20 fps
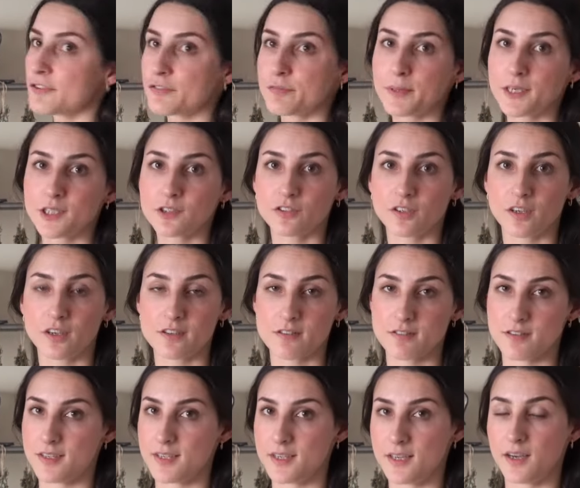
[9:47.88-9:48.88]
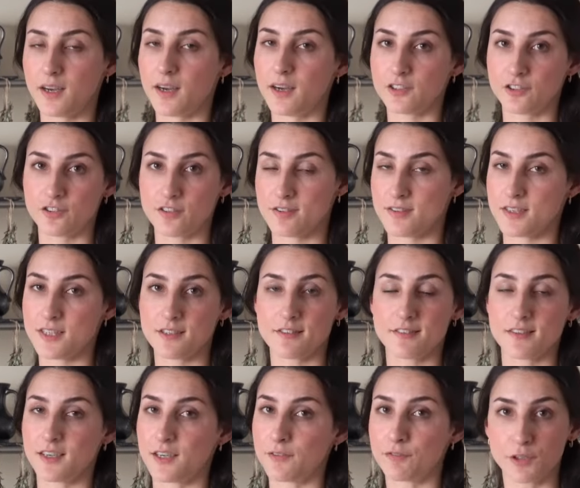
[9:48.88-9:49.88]
of my jars here are just things
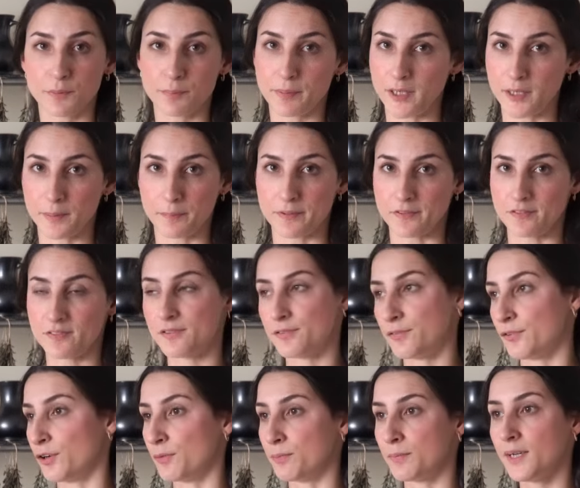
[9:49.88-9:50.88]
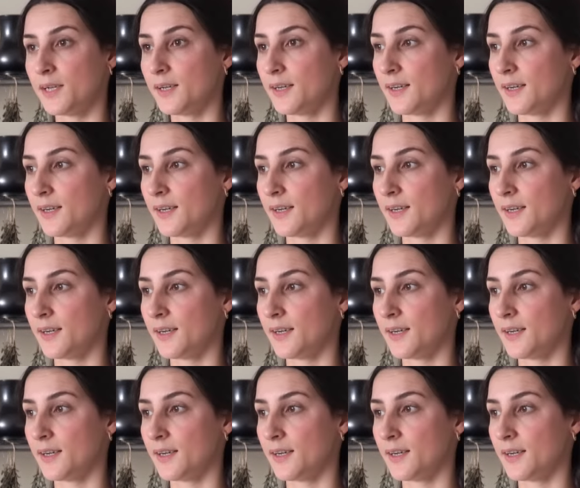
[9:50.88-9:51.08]
that I've repurposed from,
---
▶ _ACTIVITY_: Return every record exactly. Pictures stay out.

▶ _RESPONSE BOX_:
20 fps
[9:47.88-9:48.88]
[9:48.88-9:49.88]
of my jars here are just things
[9:49.88-9:50.88]
[9:50.88-9:51.08]
that I've repurposed from,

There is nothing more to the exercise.